If you see pomelos at your supermarket or ethnic grocery store, I hope you will pick some up. They are delicious to eat out of hand, once you get through the massive rind, and I imagine that they would make a refreshing addition to a salad. My mother makes a salad with arugula, grapefruit segments and red onion -- I think that salad would be fantastic with pomelos in place of the grapefruit. You can also just zest and juice pomelos and use them in any of your favorite citrus recipes.
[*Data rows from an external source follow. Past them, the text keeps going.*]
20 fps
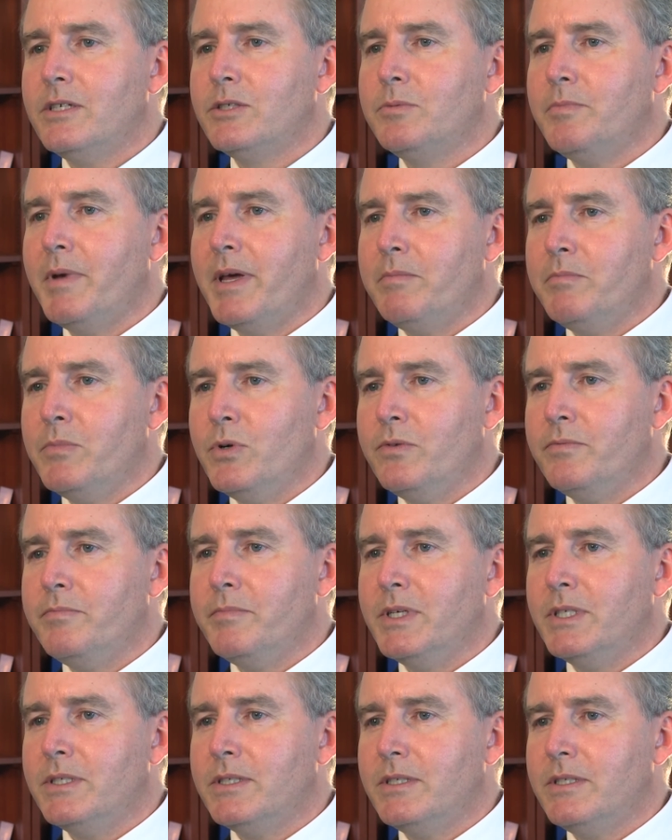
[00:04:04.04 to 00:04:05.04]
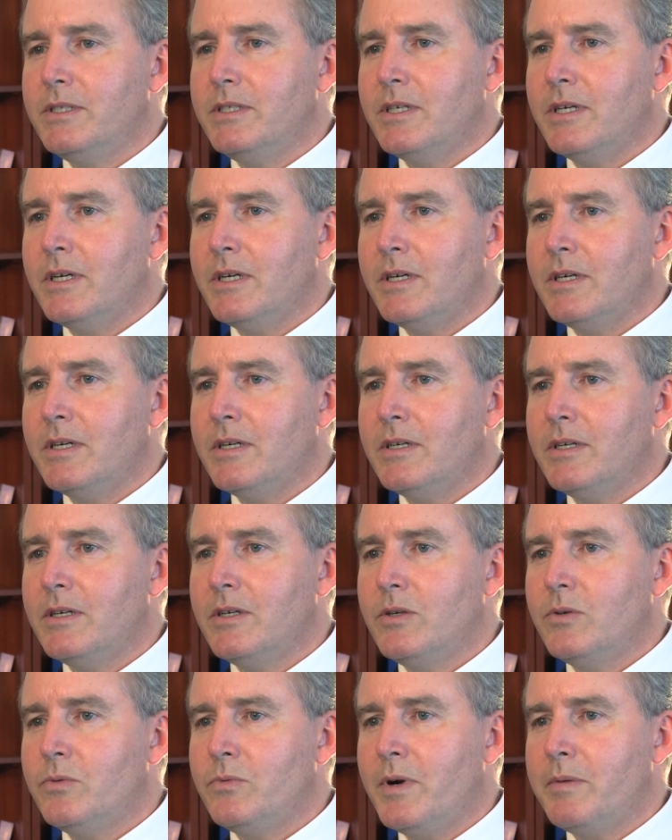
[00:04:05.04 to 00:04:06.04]
Hizmet movement
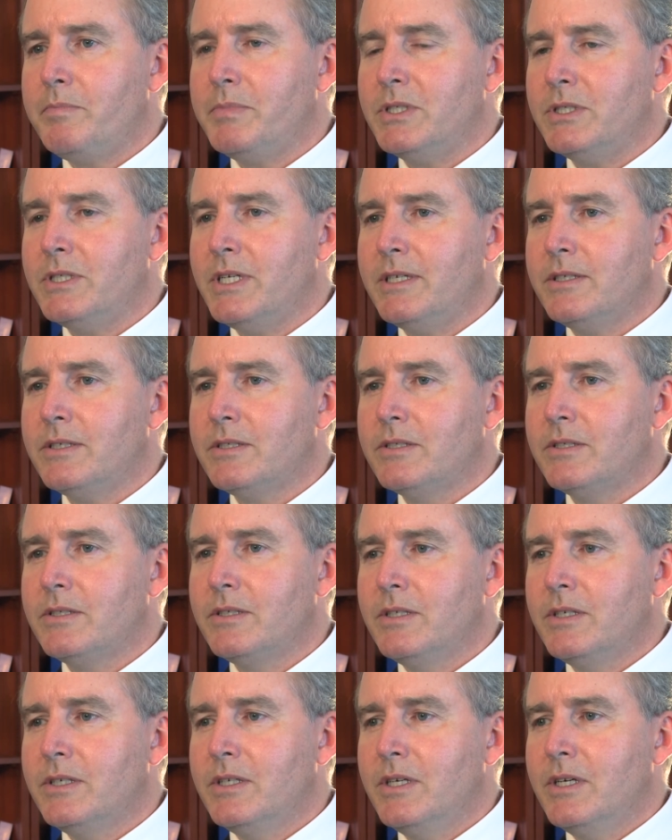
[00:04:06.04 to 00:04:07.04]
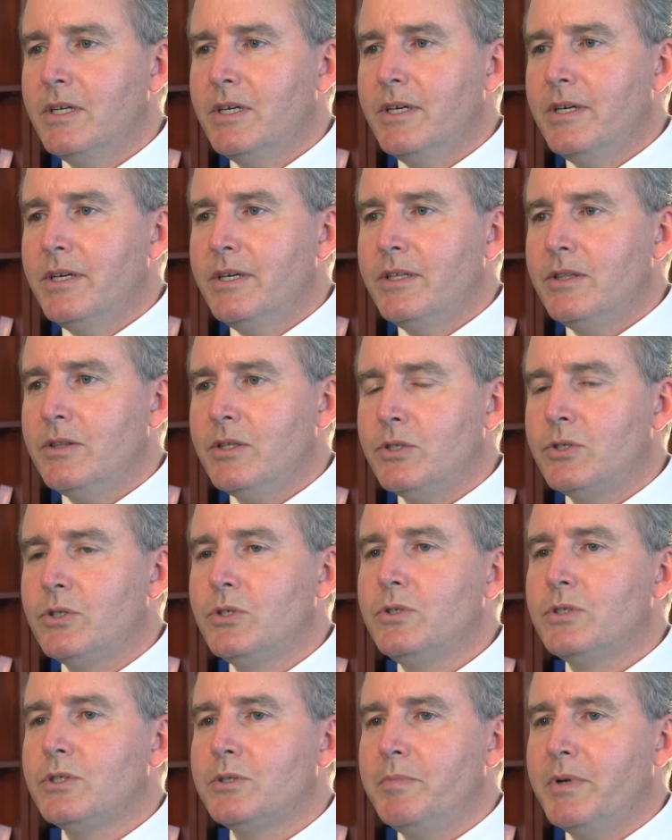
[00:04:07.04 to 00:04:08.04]
represents the
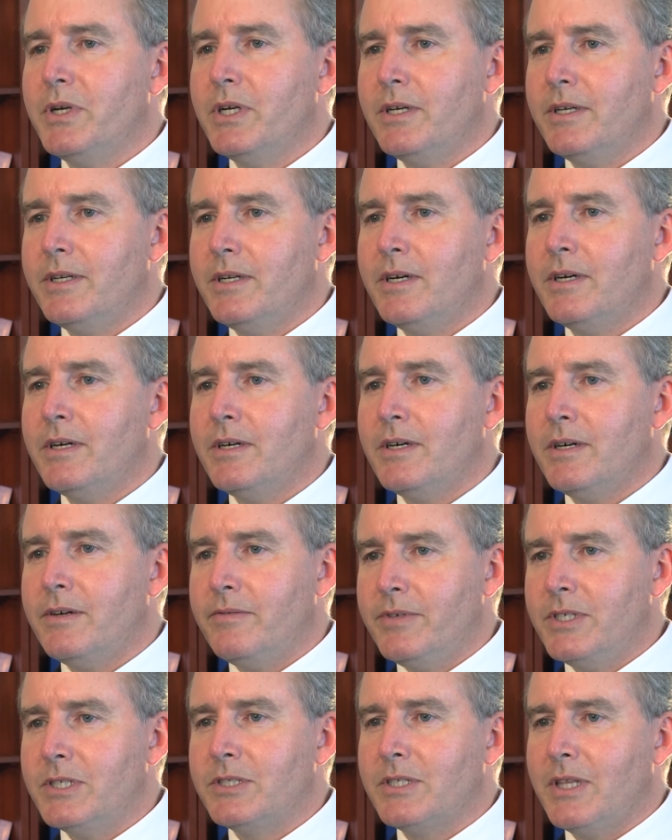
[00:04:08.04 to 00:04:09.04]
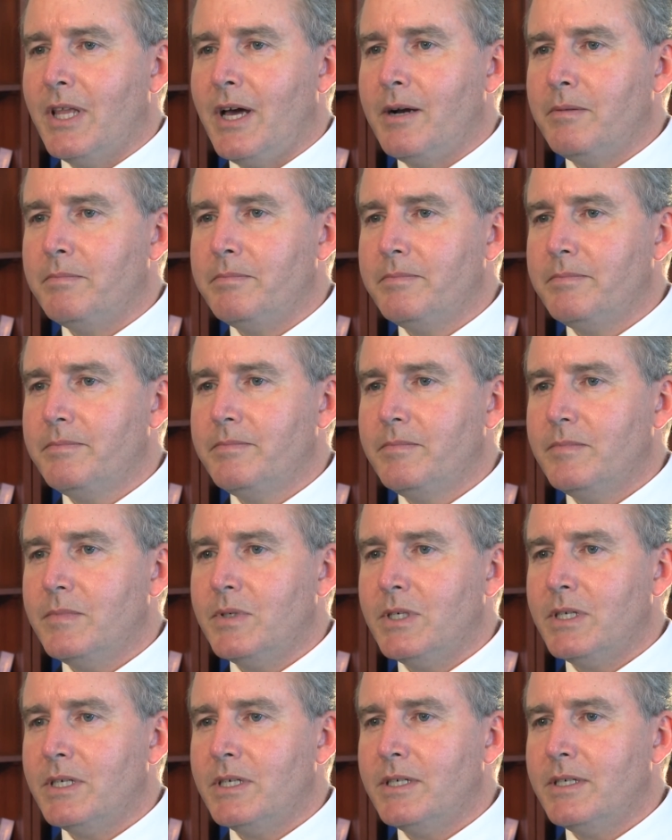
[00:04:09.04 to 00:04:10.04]
true spirit of Islam.
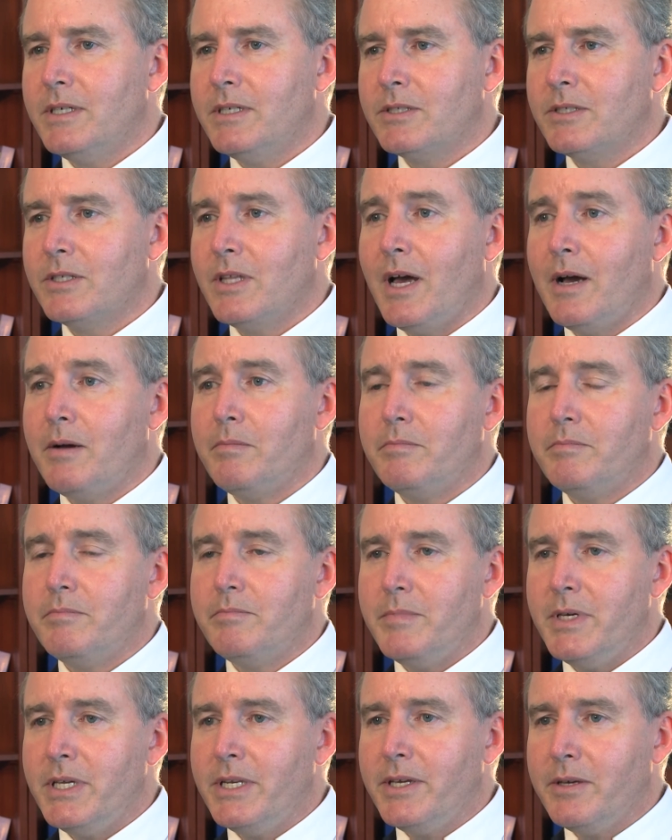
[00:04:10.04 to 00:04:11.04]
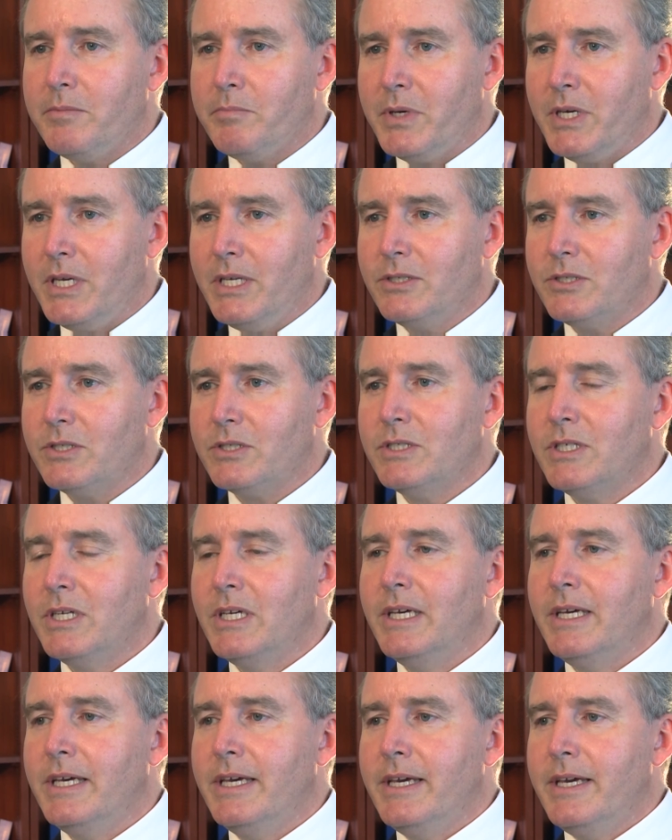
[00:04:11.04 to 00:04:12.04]
Islam meaning peace,
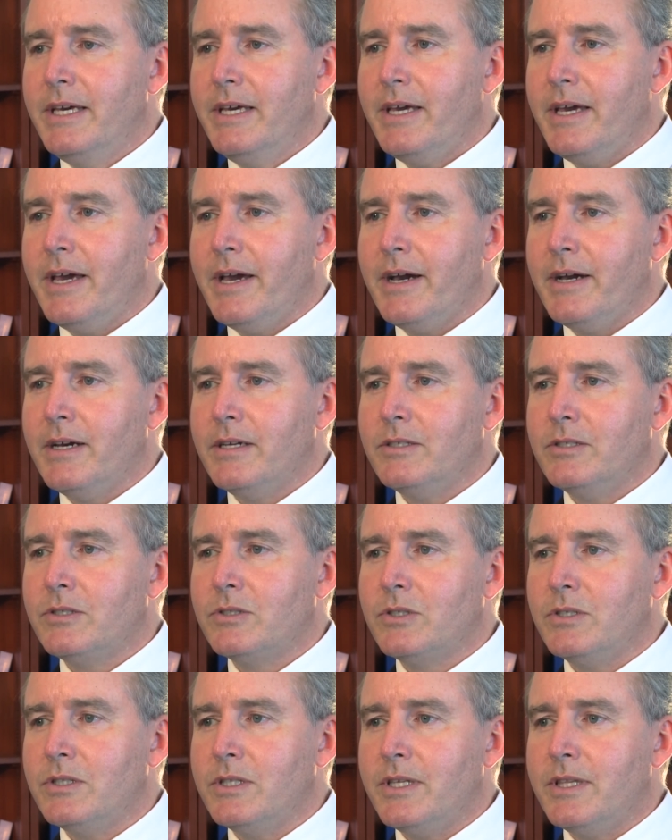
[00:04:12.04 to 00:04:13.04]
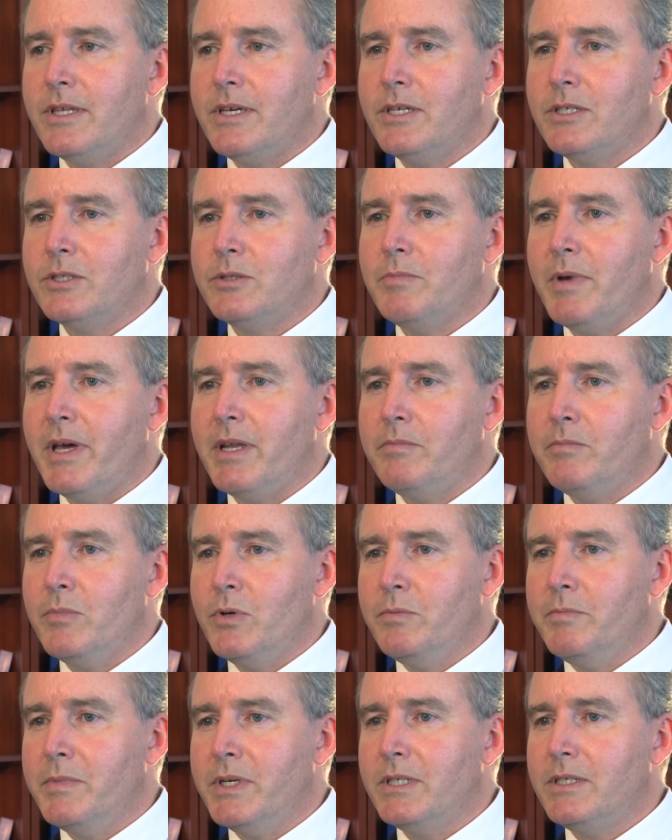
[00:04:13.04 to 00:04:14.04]
and certainly the Hizmet
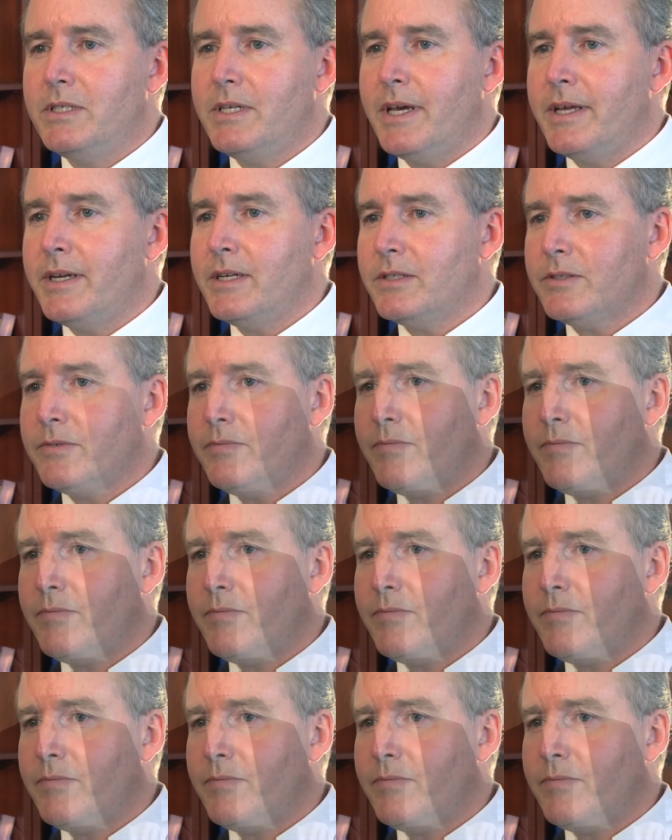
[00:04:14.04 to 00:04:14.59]
movement and its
Here is my recipe for pomelo bars:
1 stick cold unsalted butter cut into pieces
1/4 cup sugar
1 cup all-purpose flour
1/2 teaspoon salt
2 eggs at room temperature
1 cup sugar
2 TB flour
1/2 tsp. baking powder
1 pomelo, zested and juiced
Preheat oven to 325. To make the crust for the bars, whisk together flour, sugar and salt in a bowl. Add the pieces of butter and cut them into the flour mixture using two knives or a pastry blender until mixture resembles coarse crumbs. Pour crust mixture into an ungreased square baking pan and press down with your fingertips until it starts to come together just a bit. Bake crust for 20 minutes. Meanwhile, make the custard. In a standing mixer, beat the eggs and sugar. Add the flour, baking powder, the zest and 2 tsp. of juice from the pomelo and mix. Once you remove the crust from the oven. turn the heat up to 350 and pour the pomelo custard on top of the crust. Bake 20-25 minutes until set. Cool on a rack and dust with powdered sugar. Cut into squares before serving.